Collected data entries
★ ★ ★ ★ ★ ★ ★
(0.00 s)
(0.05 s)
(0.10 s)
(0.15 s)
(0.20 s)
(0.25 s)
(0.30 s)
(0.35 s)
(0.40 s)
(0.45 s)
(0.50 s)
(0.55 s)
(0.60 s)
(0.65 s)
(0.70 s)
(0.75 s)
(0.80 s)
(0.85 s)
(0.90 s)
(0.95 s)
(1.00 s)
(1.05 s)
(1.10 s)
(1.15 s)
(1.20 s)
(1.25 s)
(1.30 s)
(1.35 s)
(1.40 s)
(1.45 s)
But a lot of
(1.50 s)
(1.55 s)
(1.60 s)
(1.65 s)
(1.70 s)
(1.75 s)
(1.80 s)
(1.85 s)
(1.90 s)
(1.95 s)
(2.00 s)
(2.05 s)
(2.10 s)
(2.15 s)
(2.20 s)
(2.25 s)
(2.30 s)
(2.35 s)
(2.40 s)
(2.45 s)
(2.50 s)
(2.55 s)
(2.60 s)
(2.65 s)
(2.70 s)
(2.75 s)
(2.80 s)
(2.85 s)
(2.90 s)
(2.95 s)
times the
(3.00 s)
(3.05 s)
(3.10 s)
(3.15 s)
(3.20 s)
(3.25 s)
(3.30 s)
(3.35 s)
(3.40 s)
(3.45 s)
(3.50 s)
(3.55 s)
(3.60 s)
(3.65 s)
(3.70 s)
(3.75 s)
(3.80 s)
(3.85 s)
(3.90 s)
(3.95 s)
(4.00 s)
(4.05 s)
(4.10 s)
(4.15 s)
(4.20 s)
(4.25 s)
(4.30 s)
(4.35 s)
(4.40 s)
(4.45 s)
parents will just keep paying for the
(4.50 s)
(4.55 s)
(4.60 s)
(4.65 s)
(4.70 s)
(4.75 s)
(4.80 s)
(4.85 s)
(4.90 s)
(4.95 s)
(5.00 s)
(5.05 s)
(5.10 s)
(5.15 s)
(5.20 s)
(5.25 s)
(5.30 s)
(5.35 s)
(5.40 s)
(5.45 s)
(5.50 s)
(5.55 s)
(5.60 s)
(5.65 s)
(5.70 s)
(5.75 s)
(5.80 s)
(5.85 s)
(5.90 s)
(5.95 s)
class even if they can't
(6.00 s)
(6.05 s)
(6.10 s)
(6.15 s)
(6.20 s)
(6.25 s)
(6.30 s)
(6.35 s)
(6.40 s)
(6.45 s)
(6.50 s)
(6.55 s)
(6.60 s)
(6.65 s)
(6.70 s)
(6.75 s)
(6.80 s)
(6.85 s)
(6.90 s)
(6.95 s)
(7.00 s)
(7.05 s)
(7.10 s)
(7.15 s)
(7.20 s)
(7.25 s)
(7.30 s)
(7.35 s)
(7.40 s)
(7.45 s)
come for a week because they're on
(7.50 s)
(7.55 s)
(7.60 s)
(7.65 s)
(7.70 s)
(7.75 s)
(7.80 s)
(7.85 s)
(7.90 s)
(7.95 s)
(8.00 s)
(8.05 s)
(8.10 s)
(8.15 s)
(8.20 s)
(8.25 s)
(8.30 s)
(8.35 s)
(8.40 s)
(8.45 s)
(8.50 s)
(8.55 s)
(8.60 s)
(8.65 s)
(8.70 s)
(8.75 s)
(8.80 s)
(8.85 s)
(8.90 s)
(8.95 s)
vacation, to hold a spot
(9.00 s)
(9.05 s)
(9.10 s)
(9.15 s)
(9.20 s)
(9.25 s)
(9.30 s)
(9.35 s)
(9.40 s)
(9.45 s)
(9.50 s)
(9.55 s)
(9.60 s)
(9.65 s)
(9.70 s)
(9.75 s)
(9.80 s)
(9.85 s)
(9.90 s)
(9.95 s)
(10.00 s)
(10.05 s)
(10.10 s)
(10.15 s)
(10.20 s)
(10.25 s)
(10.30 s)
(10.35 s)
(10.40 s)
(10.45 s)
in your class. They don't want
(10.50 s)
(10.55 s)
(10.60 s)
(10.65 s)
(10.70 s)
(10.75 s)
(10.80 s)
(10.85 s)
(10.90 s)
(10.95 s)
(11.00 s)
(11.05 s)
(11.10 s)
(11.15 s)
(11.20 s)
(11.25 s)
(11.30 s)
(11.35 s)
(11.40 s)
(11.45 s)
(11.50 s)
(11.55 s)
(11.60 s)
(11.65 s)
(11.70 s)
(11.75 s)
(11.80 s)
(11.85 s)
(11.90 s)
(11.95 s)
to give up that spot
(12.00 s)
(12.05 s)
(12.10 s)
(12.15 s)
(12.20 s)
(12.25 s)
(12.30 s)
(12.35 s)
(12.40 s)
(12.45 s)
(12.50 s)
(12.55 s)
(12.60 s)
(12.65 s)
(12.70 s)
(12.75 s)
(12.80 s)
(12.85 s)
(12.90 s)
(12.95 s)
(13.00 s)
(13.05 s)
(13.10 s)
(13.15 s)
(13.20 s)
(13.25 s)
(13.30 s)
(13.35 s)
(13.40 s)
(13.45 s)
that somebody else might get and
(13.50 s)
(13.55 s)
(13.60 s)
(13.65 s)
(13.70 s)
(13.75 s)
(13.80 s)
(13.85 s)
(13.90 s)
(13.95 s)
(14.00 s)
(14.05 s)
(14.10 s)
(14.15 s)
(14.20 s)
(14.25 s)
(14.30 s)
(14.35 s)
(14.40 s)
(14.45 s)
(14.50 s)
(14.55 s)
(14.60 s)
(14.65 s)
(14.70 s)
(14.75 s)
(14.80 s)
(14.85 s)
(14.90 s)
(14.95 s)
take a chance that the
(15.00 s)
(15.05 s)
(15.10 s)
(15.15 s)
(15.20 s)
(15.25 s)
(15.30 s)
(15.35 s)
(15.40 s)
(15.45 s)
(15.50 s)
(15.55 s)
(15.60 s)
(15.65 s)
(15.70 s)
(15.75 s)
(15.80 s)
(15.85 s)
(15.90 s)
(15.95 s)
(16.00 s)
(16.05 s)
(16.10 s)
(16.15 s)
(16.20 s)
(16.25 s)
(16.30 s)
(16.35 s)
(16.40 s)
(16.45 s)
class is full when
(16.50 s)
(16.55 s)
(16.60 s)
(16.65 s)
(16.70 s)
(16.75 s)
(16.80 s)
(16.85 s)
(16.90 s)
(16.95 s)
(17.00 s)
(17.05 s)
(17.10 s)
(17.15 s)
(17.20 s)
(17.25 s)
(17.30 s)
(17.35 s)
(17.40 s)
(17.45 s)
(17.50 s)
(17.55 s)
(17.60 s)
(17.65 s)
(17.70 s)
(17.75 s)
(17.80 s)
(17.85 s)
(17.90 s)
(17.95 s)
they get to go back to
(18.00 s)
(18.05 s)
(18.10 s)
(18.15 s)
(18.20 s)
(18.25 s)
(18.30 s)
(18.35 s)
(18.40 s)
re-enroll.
★ ★ ★ ★ ★ ★ ★
Required action:
The response should be a verbatim transcription of the data.

Exercise result:
(0.00 s)
(0.05 s)
(0.10 s)
(0.15 s)
(0.20 s)
(0.25 s)
(0.30 s)
(0.35 s)
(0.40 s)
(0.45 s)
(0.50 s)
(0.55 s)
(0.60 s)
(0.65 s)
(0.70 s)
(0.75 s)
(0.80 s)
(0.85 s)
(0.90 s)
(0.95 s)
(1.00 s)
(1.05 s)
(1.10 s)
(1.15 s)
(1.20 s)
(1.25 s)
(1.30 s)
(1.35 s)
(1.40 s)
(1.45 s)
But a lot of
(1.50 s)
(1.55 s)
(1.60 s)
(1.65 s)
(1.70 s)
(1.75 s)
(1.80 s)
(1.85 s)
(1.90 s)
(1.95 s)
(2.00 s)
(2.05 s)
(2.10 s)
(2.15 s)
(2.20 s)
(2.25 s)
(2.30 s)
(2.35 s)
(2.40 s)
(2.45 s)
(2.50 s)
(2.55 s)
(2.60 s)
(2.65 s)
(2.70 s)
(2.75 s)
(2.80 s)
(2.85 s)
(2.90 s)
(2.95 s)
times the
(3.00 s)
(3.05 s)
(3.10 s)
(3.15 s)
(3.20 s)
(3.25 s)
(3.30 s)
(3.35 s)
(3.40 s)
(3.45 s)
(3.50 s)
(3.55 s)
(3.60 s)
(3.65 s)
(3.70 s)
(3.75 s)
(3.80 s)
(3.85 s)
(3.90 s)
(3.95 s)
(4.00 s)
(4.05 s)
(4.10 s)
(4.15 s)
(4.20 s)
(4.25 s)
(4.30 s)
(4.35 s)
(4.40 s)
(4.45 s)
parents will just keep paying for the
(4.50 s)
(4.55 s)
(4.60 s)
(4.65 s)
(4.70 s)
(4.75 s)
(4.80 s)
(4.85 s)
(4.90 s)
(4.95 s)
(5.00 s)
(5.05 s)
(5.10 s)
(5.15 s)
(5.20 s)
(5.25 s)
(5.30 s)
(5.35 s)
(5.40 s)
(5.45 s)
(5.50 s)
(5.55 s)
(5.60 s)
(5.65 s)
(5.70 s)
(5.75 s)
(5.80 s)
(5.85 s)
(5.90 s)
(5.95 s)
class even if they can't
(6.00 s)
(6.05 s)
(6.10 s)
(6.15 s)
(6.20 s)
(6.25 s)
(6.30 s)
(6.35 s)
(6.40 s)
(6.45 s)
(6.50 s)
(6.55 s)
(6.60 s)
(6.65 s)
(6.70 s)
(6.75 s)
(6.80 s)
(6.85 s)
(6.90 s)
(6.95 s)
(7.00 s)
(7.05 s)
(7.10 s)
(7.15 s)
(7.20 s)
(7.25 s)
(7.30 s)
(7.35 s)
(7.40 s)
(7.45 s)
come for a week because they're on
(7.50 s)
(7.55 s)
(7.60 s)
(7.65 s)
(7.70 s)
(7.75 s)
(7.80 s)
(7.85 s)
(7.90 s)
(7.95 s)
(8.00 s)
(8.05 s)
(8.10 s)
(8.15 s)
(8.20 s)
(8.25 s)
(8.30 s)
(8.35 s)
(8.40 s)
(8.45 s)
(8.50 s)
(8.55 s)
(8.60 s)
(8.65 s)
(8.70 s)
(8.75 s)
(8.80 s)
(8.85 s)
(8.90 s)
(8.95 s)
vacation, to hold a spot
(9.00 s)
(9.05 s)
(9.10 s)
(9.15 s)
(9.20 s)
(9.25 s)
(9.30 s)
(9.35 s)
(9.40 s)
(9.45 s)
(9.50 s)
(9.55 s)
(9.60 s)
(9.65 s)
(9.70 s)
(9.75 s)
(9.80 s)
(9.85 s)
(9.90 s)
(9.95 s)
(10.00 s)
(10.05 s)
(10.10 s)
(10.15 s)
(10.20 s)
(10.25 s)
(10.30 s)
(10.35 s)
(10.40 s)
(10.45 s)
in your class. They don't want
(10.50 s)
(10.55 s)
(10.60 s)
(10.65 s)
(10.70 s)
(10.75 s)
(10.80 s)
(10.85 s)
(10.90 s)
(10.95 s)
(11.00 s)
(11.05 s)
(11.10 s)
(11.15 s)
(11.20 s)
(11.25 s)
(11.30 s)
(11.35 s)
(11.40 s)
(11.45 s)
(11.50 s)
(11.55 s)
(11.60 s)
(11.65 s)
(11.70 s)
(11.75 s)
(11.80 s)
(11.85 s)
(11.90 s)
(11.95 s)
to give up that spot
(12.00 s)
(12.05 s)
(12.10 s)
(12.15 s)
(12.20 s)
(12.25 s)
(12.30 s)
(12.35 s)
(12.40 s)
(12.45 s)
(12.50 s)
(12.55 s)
(12.60 s)
(12.65 s)
(12.70 s)
(12.75 s)
(12.80 s)
(12.85 s)
(12.90 s)
(12.95 s)
(13.00 s)
(13.05 s)
(13.10 s)
(13.15 s)
(13.20 s)
(13.25 s)
(13.30 s)
(13.35 s)
(13.40 s)
(13.45 s)
that somebody else might get and
(13.50 s)
(13.55 s)
(13.60 s)
(13.65 s)
(13.70 s)
(13.75 s)
(13.80 s)
(13.85 s)
(13.90 s)
(13.95 s)
(14.00 s)
(14.05 s)
(14.10 s)
(14.15 s)
(14.20 s)
(14.25 s)
(14.30 s)
(14.35 s)
(14.40 s)
(14.45 s)
(14.50 s)
(14.55 s)
(14.60 s)
(14.65 s)
(14.70 s)
(14.75 s)
(14.80 s)
(14.85 s)
(14.90 s)
(14.95 s)
take a chance that the
(15.00 s)
(15.05 s)
(15.10 s)
(15.15 s)
(15.20 s)
(15.25 s)
(15.30 s)
(15.35 s)
(15.40 s)
(15.45 s)
(15.50 s)
(15.55 s)
(15.60 s)
(15.65 s)
(15.70 s)
(15.75 s)
(15.80 s)
(15.85 s)
(15.90 s)
(15.95 s)
(16.00 s)
(16.05 s)
(16.10 s)
(16.15 s)
(16.20 s)
(16.25 s)
(16.30 s)
(16.35 s)
(16.40 s)
(16.45 s)
class is full when
(16.50 s)
(16.55 s)
(16.60 s)
(16.65 s)
(16.70 s)
(16.75 s)
(16.80 s)
(16.85 s)
(16.90 s)
(16.95 s)
(17.00 s)
(17.05 s)
(17.10 s)
(17.15 s)
(17.20 s)
(17.25 s)
(17.30 s)
(17.35 s)
(17.40 s)
(17.45 s)
(17.50 s)
(17.55 s)
(17.60 s)
(17.65 s)
(17.70 s)
(17.75 s)
(17.80 s)
(17.85 s)
(17.90 s)
(17.95 s)
they get to go back to
(18.00 s)
(18.05 s)
(18.10 s)
(18.15 s)
(18.20 s)
(18.25 s)
(18.30 s)
(18.35 s)
(18.40 s)
re-enroll.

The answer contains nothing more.